Les ifs sont le symbole du « malheur et de la tristesse » et sont connus pour leurs baies savoureuses mais toxiques. Contrairement à de nombreux autres conifères, les ifs n'ont pas de cônes. La famille des ifs, Taxaceae, est divisée en six genres et compte environ 30 espèces. On a longtemps débattu de la question de savoir si les ifs pruniers (genre Céphalotaxus) appartiennent à la famille des Taxacées ou forment une famille distincte, les Céphalotaxacées.

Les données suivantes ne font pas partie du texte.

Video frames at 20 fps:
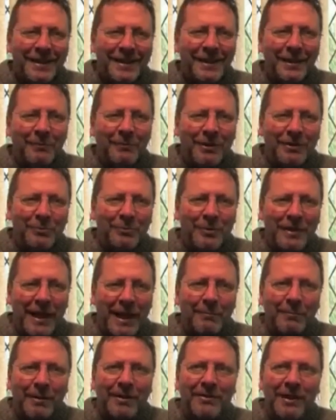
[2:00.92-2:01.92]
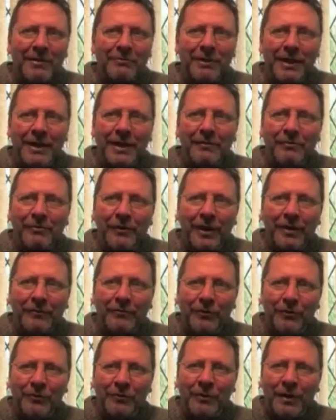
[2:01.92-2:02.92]
than the ones without, because they're really
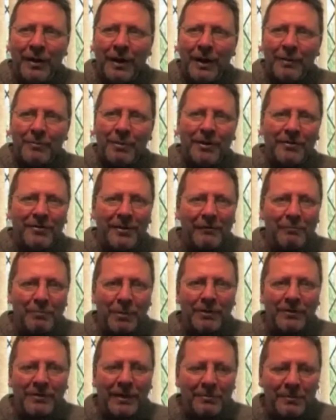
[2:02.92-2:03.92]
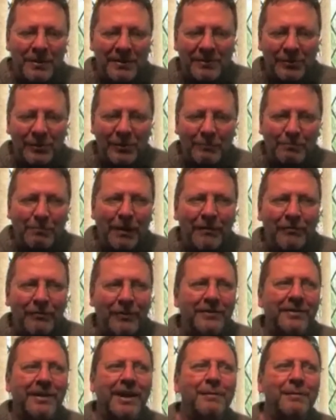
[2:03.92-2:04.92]
fearful, because they've built up this sort of
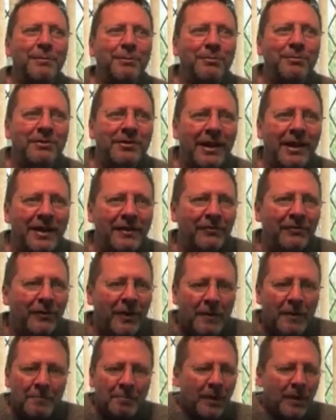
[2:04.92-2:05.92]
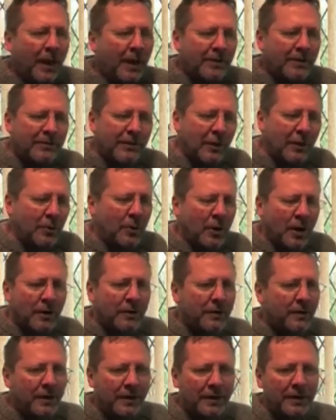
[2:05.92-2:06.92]
buffer to keep them safe. So,
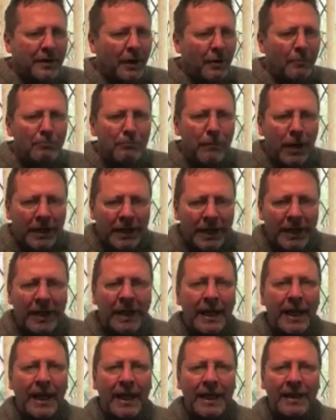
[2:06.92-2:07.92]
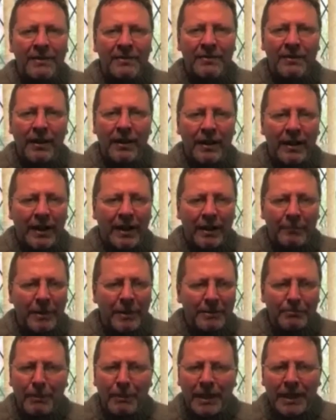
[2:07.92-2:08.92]
money
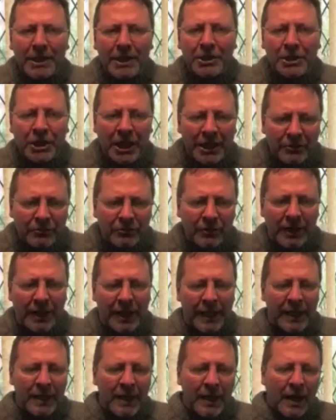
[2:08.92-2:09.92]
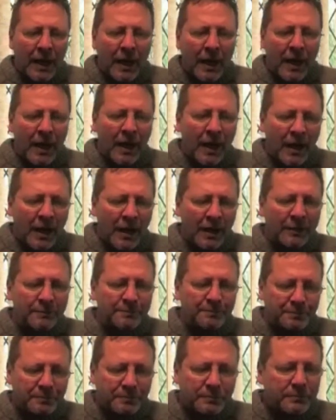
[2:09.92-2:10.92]
generally is
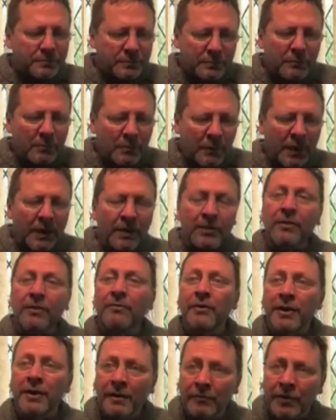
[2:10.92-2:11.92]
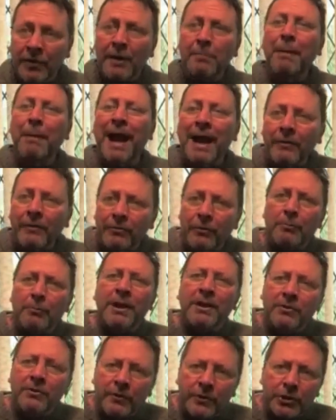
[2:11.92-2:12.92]
a very, very powerful
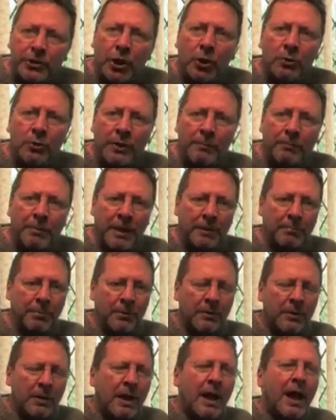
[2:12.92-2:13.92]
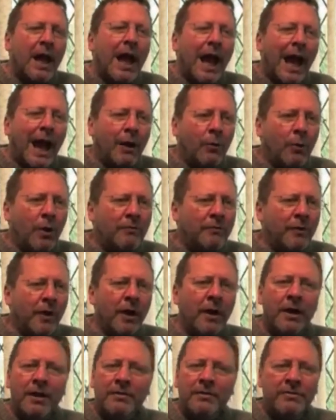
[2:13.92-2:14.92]
means of controlling people.
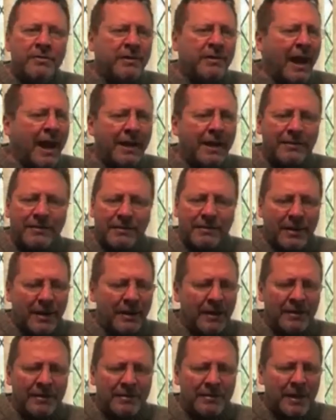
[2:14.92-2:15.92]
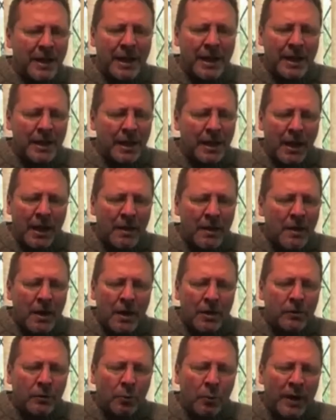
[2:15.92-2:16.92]
However, debt is the
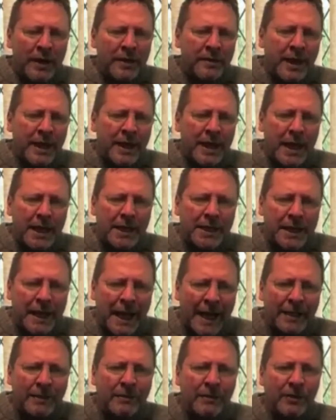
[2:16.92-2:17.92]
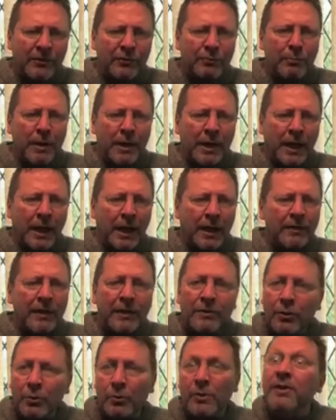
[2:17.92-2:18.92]
way they lend us money, and they
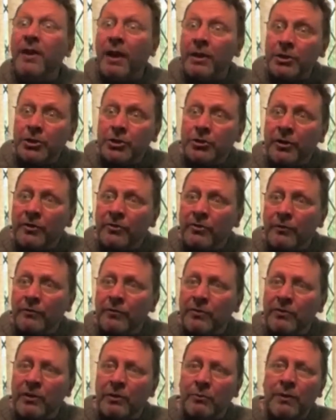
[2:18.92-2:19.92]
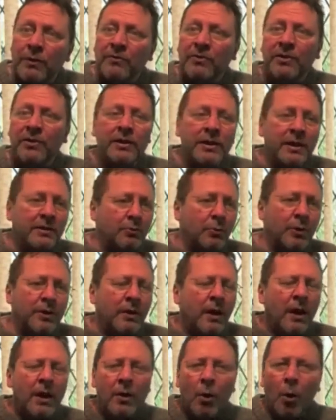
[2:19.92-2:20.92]
do it with countries. Obviously, we've seen this
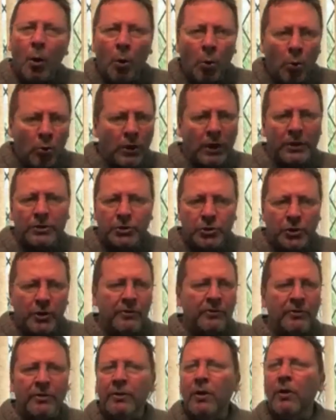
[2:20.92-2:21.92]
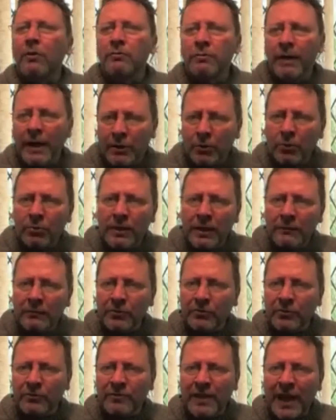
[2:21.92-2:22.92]
with all countries that have got record
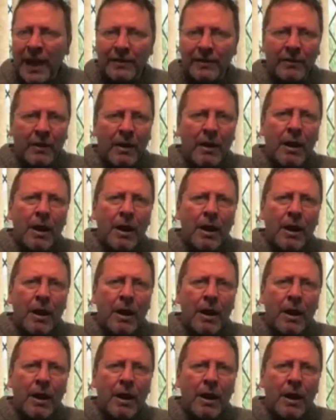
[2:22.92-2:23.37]
levels of debt.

Le Dr Yunheng Ji et ses collègues du Institut de botanique de Kunming, l'Université Cornell et l'Université du Yunnan ont entrepris de régler définitivement le débat en séquençage et assemblage du génome plastidial (plastome) de neuf Céphalotaxus et deux Torreya espèce, appartenant aux Taxacées. Les plastes sont des organites avec la cellule, comme les mitochondries ou les chloroplastes, qui ont leur propre ADN. Le plastome est tout le matériel génétique d'un plaste.

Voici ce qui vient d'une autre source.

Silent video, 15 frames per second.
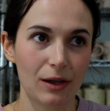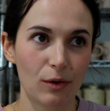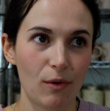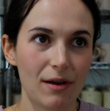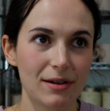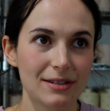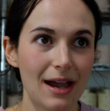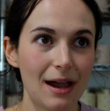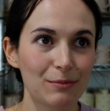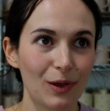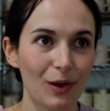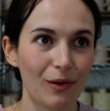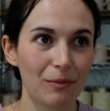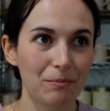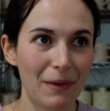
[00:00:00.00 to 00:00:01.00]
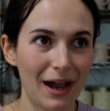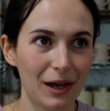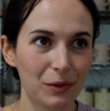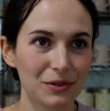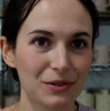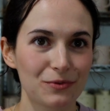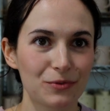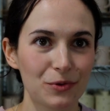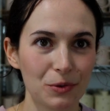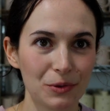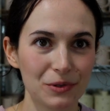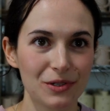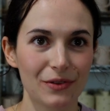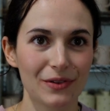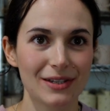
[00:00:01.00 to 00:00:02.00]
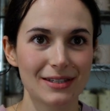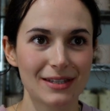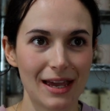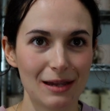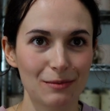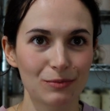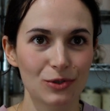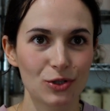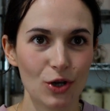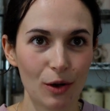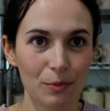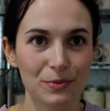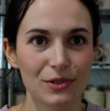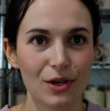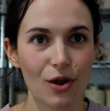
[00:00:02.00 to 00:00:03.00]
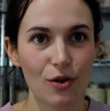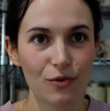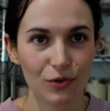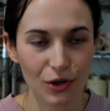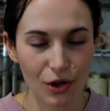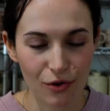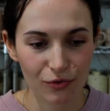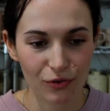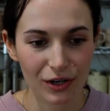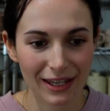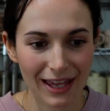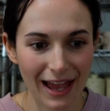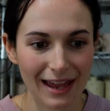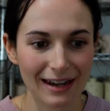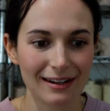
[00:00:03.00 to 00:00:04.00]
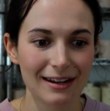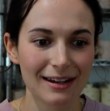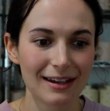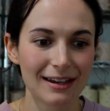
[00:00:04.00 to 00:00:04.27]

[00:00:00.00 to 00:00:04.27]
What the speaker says: whereas I'm going backwards and forwards on the same jobs over and over again.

Les chercheurs ont découvert que les arrangements génétiques étaient radicalement différents par rapport aux autres genres de Taxaceae et que la datation moléculaire calibrée aux fossiles suggérait que Céphalotaxus espèces, en commençant par C. oliveri, a divergé d'environ 20.85 Mya pendant la limite Oligocène / Miocène. Le Dr Yunheng Ji a récemment étudié la phylogénomique du plastome d'épiparasites (Phacellaire glomérée et P. compressa) et genre Dobinée et la taxonomie de nombreuses autres espèces végétales.

Les bractées à deux ovules dans les cônes de graines distinguent Cephalotaxaceae des bractées à ovule unique de Taxaceae. Les 7-9 espèces de Céphalotaxus sont répartis dans toute l'Asie et étaient probablement présents en Europe au milieu de l'Éocène. La plupart des espèces sont en voie de disparition en raison de la destruction de l'habitat mais pourrait produire composés anticancéreux.

If prunier appartenant à Cephalotaxacea (à gauche) et if appartenant à Taxaceae (à droite). Source: Kenraiz/WikimediaCommons et canva.

Ji et ses collègues ont recueilli des échantillons de 11 espèces d'ifs appartenant au genre Céphalotaxus (C. alpina, C. fortunei, C. griffithii, C. hainanensis, C. harringtonii, C. nana et C. oliveri) ou Torreya (T.fargesii var. yunnanensis, T.jackii) ou pourrait appartenir à (C.manni et C. sinensis) en Chine. Les scientifiques ont séquencé l'ADN de la plante, assemblé les plastomes et effectué une analyse phylogénétique d'un total de 31 espèces de conifères.

Arbre phylogénétique et temps de divergence estimés de 31 espèces appartenant à Céphalotaxus, Torreya, Taxus et les genres apparentés (couleur du texte) montrent une délimitation claire de Céphalotaxus espèce (vert). Source: Ji et al., 2020.

Ji et ses collègues ont découvert qu'il existe une nette différence entre les Cephalotaxaceae et les Taxaceae. Le Céphalotaxus espèces, à commencer par les C. oliveri, ont divergé suite aux climats de mousson et aux fluctuations climatiques du Pléistocène en Asie de l'Est. La spéciation a conduit à C. harringtonie vers 8.02 Mya, une espèce nommée en l'honneur du comte de Harrington, l'un des premiers à faire pousser la plante dans un jardin européen.

"Nos résultats ont en outre confirmé que la reconstruction phylogénétique basée sur les données de séquence du plastome peut résoudre efficacement les problèmes historiques dans les groupes de plantes phylogénétiquement perplexes", ont écrit Ji et ses collègues.

La spéciation au sein de tous les genres apparentés s'est produite entre la fin du Miocène et le Pléistocène, caractérisée par des cycles de glaciation/interglaciation qui ont probablement provoqué une contraction/expansion spectaculaire des aires de répartition des espèces dans l'hémisphère nord.

« Les profils évolutifs de Céphalotaxus fournir des connaissances perspicaces pour comprendre l'origine et l'évolution du paléo-endémisme floristique en Asie de l'Est.